3.4) Click Send to accept the change.

Syntax for creating actions:

All actions can be combined with one another in any way. For actions that cancel each other out (e.g.: "Accept" + "Drop"), the system defaults to the more secure version (in this case "Drop").

Action
Description
Action ID
Accept The packet is accepted.
%a
Reject The packet is rejected with a corresponding error message.
%r
Drop The packet is dropped silently.
%d
Connect filter The filter is active if there is no physical connection to the destination of the packet
@c
Internet-Filter This filter is active if the packet is received over the default route, or if it is to be sent
@i
Syslog Provides a detailed message via Syslog.
%s
Mail Sends an e-mail to the administrator
%m
SNMP Sends an SNMP trap
%n
Close port Closes the packet's destination port for a specifiable time
%p
Deny host Blocks the packet's sender address for a specifiable time
%h
Disconnect Disconnects the physical connection to the remote site over which the packet was received or is to be sent.
%t
Zero-limit Resets the limit counter (see below) to 0 when the trigger threshold is exceeded
%z

Information about actions:

1) Close port
  • The affected port is entered into a block list
  • Other packets to the computer or port are dropped
  • The block time is specified in hours (h), minutes (m) or seconds (s) after the action ID (example: %pm10 blocks the port for 10 minutes)
2) Deny host
  • The sender of the packet is entered into a block list
  • The same syntax is used to specify the time as for the close-port action

3) Connect filter / Internet filter
  • If no further action is added, the firewall automatically combines the filter with Reject.



Syntax for creating limits:

Each action can be operated with a limit. If a limit is exceeded, the action that follows it is triggered.

Limits are generally initiated with %l. Then the relation is specified (i.e. connection-related (c) or global (g)). Next is the type of the limit (i.e. data rate (d), number of packets (p), or the packet rate (b)).

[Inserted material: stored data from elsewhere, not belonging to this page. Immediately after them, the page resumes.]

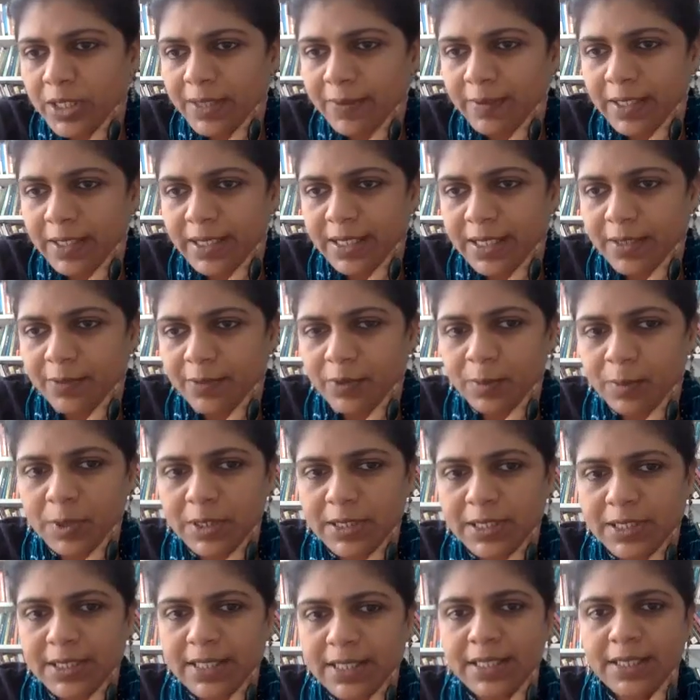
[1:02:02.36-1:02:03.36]
they will get from
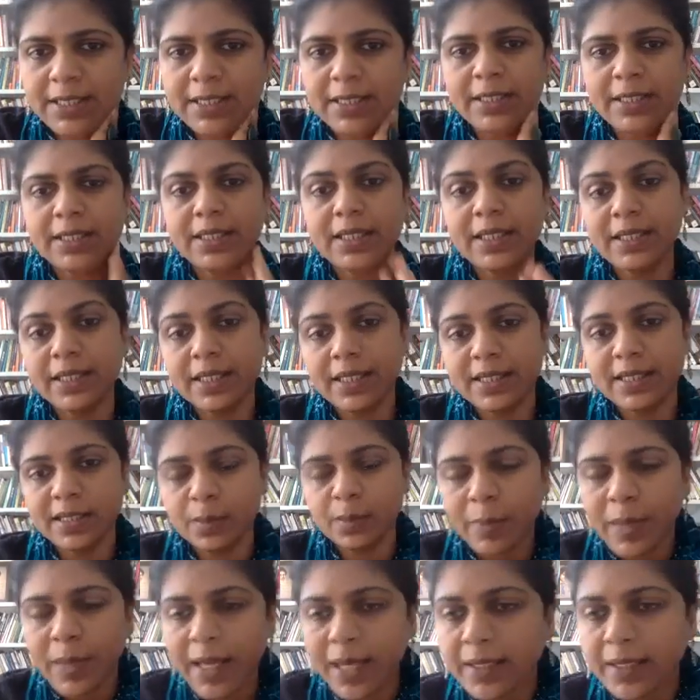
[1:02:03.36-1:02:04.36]
the state, and it get
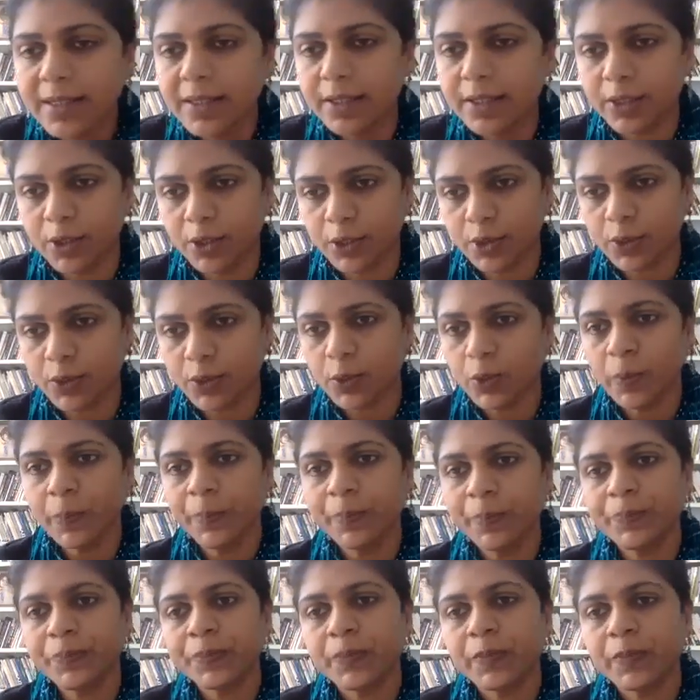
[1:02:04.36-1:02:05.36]
expanded to
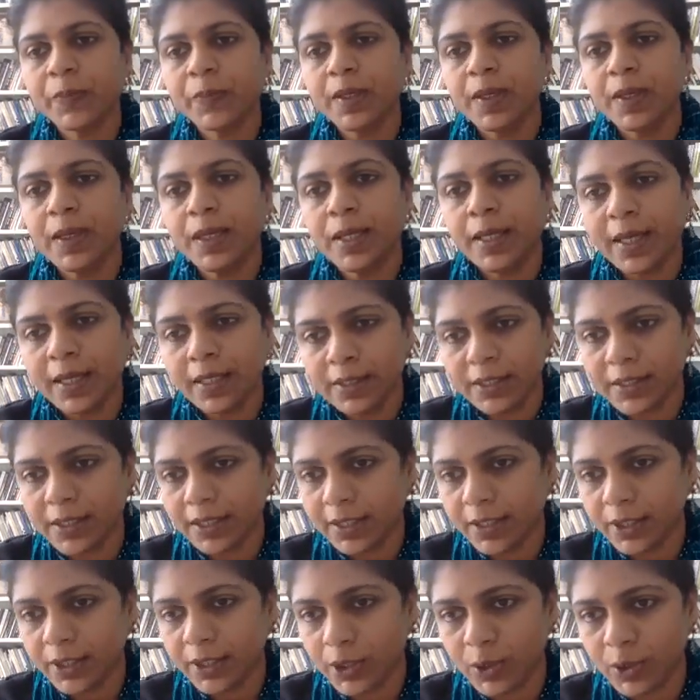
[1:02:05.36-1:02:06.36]
larger
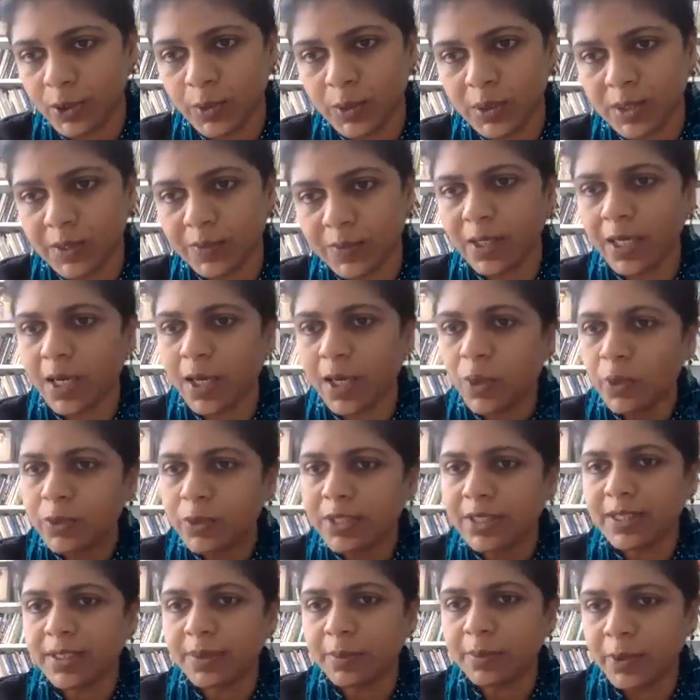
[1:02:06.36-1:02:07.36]
issues of how
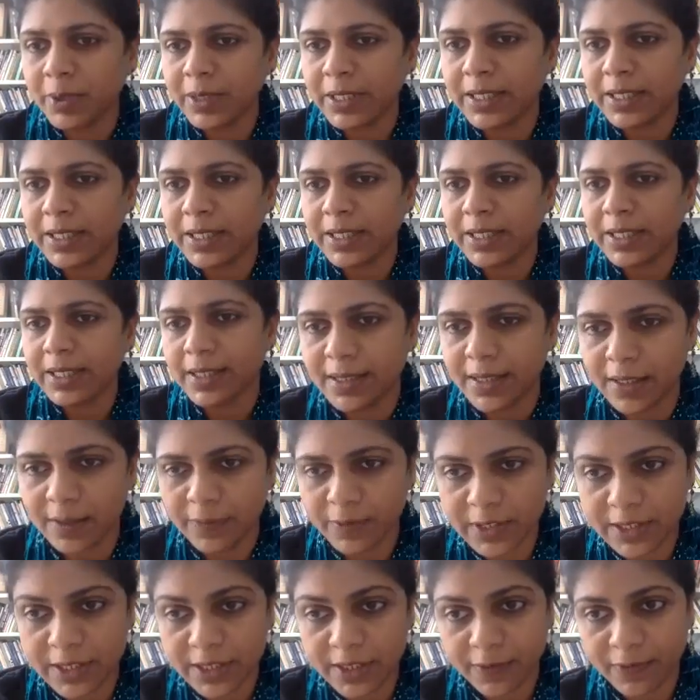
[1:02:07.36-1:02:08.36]
the community
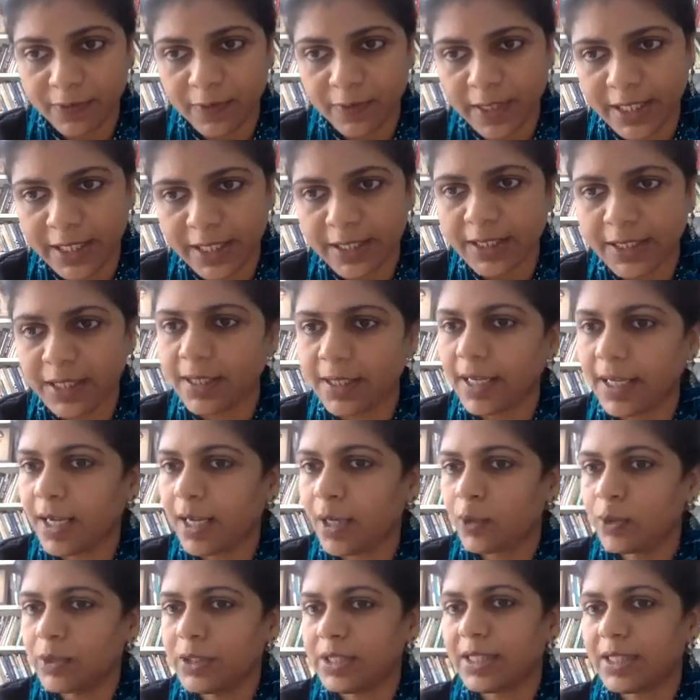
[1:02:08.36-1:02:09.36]
itself is defined and
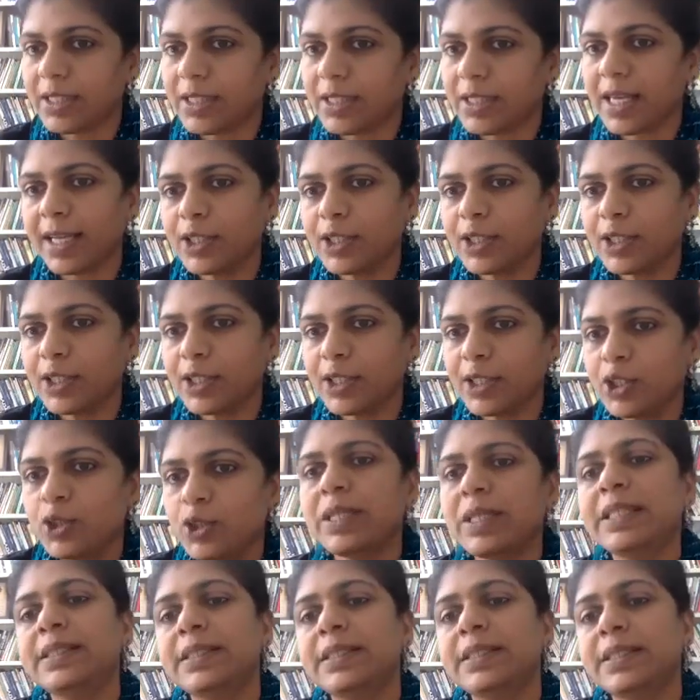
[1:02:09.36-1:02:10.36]
how actually
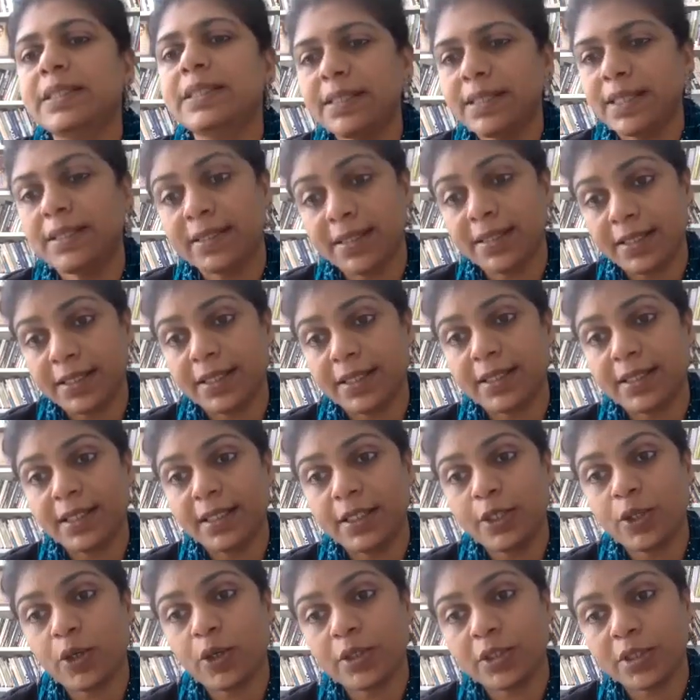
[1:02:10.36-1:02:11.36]
the state is
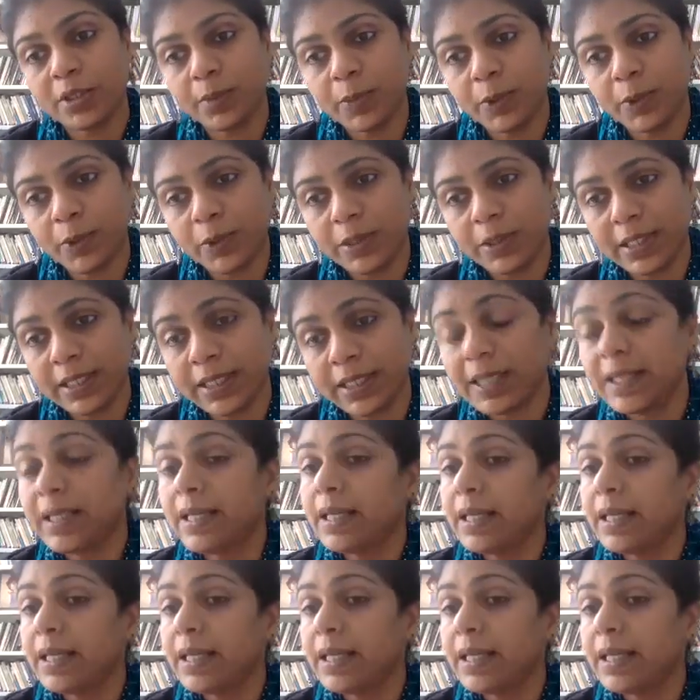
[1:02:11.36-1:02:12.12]
directly contributing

Finally, additional parameters are specified such as the time period and size.

Example: %lcds8

This limit takes effect if more than 8 kilobytes/s are transmitted over the current connection.

Limit
Description
Action ID
Data (abs) Absolute number of kilobytes over the connection, after which the action is performed
%lcd
Data (rel) Number of kilobytes per second/minute/hour over the connection after which the action is performed
%lcds
%lcdm
%lcdh
Packet (abs) Absolute number of packets over the connection, after which the action is performed
%lcp
Packet (rel) Number of packets per second/minute/hour or in total over the connection, after which the action is performed
%lcps
%lcpm
%lcph
Global data (abs) Absolute number of kilobytes sent to or received from the destination computer, after which the action is performed
%lgd
Global data (rel) Number of kilobytes per second/minute/hour sent to or received by the destination computer, after which the action is performed
%lgds
%lgdm
%lgdh
Global packet (abs) Absolute number of packets sent to or received by the destination computer, after which the action is performed
%lgp
Global packet (rel) Number of packets per second/minute/hour sent to or received by the destination computer, after which the action is performed
%lgps
%lgpm
%lgph
Receive option Limit applies to the receive direction only (in combination with the above limitations). Examples are given in the object ID column
%lgdsr
%lcdsr
Transmit option Limit applies to the transmit direction only (in combination with the above limitations). Examples are given in the object ID column
%lgdst
%lcdst

Information on the use of "Quality-of-Service"
  • Quality-of-service objects (QoS objects) are special limits that guarantee a minimum bandwidth.
  • The same conventions apply as for the limit objects.
  • QoS objects are initiated by %q and only differ from limit objects in that, even after the threshold is exceeded, subsequent packets are still accepted.

In this case, the ACCEPT action can be omitted both as a main action or as a triggered action, and the description can be abbreviated accordingly.